My college education was cut short 20 credits shy of a master’s degree in neurological psychology with a minor in forensic psychology. The government paid off my loans if I admitted I was no longer capable of finishing the degree, much less able to work in my field of study. My grades had plummeted and although I could tell you every part of the brain and what it did on one day, the next day I would completely blank and couldn’t remember even the basics of my studies. I was a certified phlebotomist, but I am unable to sit or stand for prolonged periods, and some days I had trouble even going to the lab due to dizziness, headaches, exhaustion, and pain flare ups.
I learned to read when I was four. I was writing stories by the time I was eight. I research any topic I want to know about from every credible source I can find. Somedays, I can’t get out of bed. I don’t sleep for up to four days at a time. I can go days before realizing I haven’t eaten. But when I can do things, when my energy is high enough and the pain is low enough, I craft or write or sew. I try to stay busy. And I did finally write a book.
As of today, I have written 34 books as a ghostwriter because I needed the money. But now I focus on writing my own books. The Fine Print of Fibromyalgia was the first book released in my name. I am working on others covering anxiety, depression, insomnia, Celiac Disease, health choices, and other self-help areas. I also write horror, thrillers, true crime stories, dystopians, and science fiction.
When I am not writing, I like designing and sewing clothing, painting ceramics, making jewelry and candles and bath and body products, playing music, listening to music, reading, playing video games, cooking, and baking, and doing whatever else I can until I can’t.
When I wrote my Fibro book, I quickly realized how little people knew about the disease. I found myself studying the hell out of it and helping others understand it. The more I talked to people and helped them, the more I wanted to keep doing it. And the scammers! People with invisible diseases are often depressed, scared, angry, frustrated, and looking for any help. I began getting so mad at the diets, the exercise advice, the supplement and bullshit cure advice, the fake tests for “genetic issues” and so on that people would spout. I wanted to set the record straight, help others, and provide a base or hub of information, facts, stories, and whatever else to help any and all people that suffer with these horrible conditions.
This brings us to this website. I hope to be able to help anyone who comes this way. I want to talk about different conditions, how they are tested for, symptoms, treatments, prognosis, etc. I want to tell people that not all prescription medicines are bad for everyone and not all natural medicine helps everyone. I want to explain things in a way that help others understand and feel less alone and more knowledgeable.

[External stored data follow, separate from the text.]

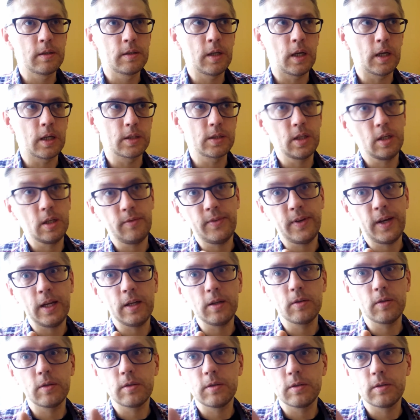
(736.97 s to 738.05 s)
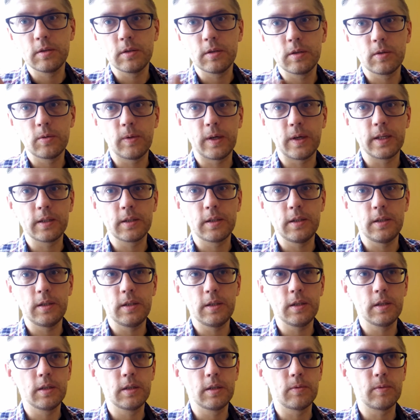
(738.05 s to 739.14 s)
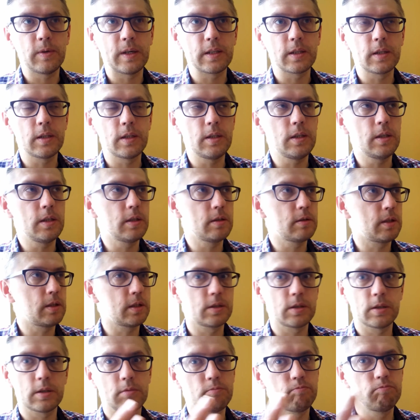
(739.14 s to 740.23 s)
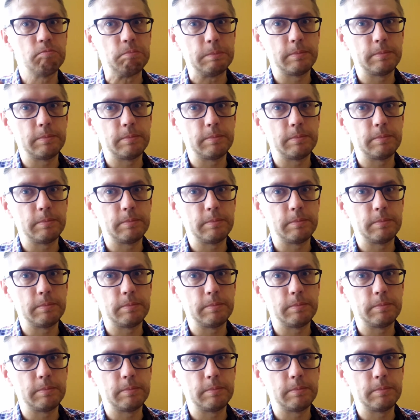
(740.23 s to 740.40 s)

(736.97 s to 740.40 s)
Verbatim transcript: Tak, Gianfranco, Juanki, Juanki, także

So thank you for reading all that and thank you for visiting my site. Big gentle hugs and welcome!
Disclaimer: I am not a doctor or a practicing or licensed medical professional. The advice given in this book is simply a rough guide from my own experiences, research, studies, and knowledge. If you have a serious medical problem or fear you may have one, please contact emergency services and/or your physician. I am not responsible for how the information on this site is used and cannot be held accountable for medical problems resulting from the advice on this site. Always seek advice from a medical professional regarding medical problems, medications, or lifestyle changes that affect your health.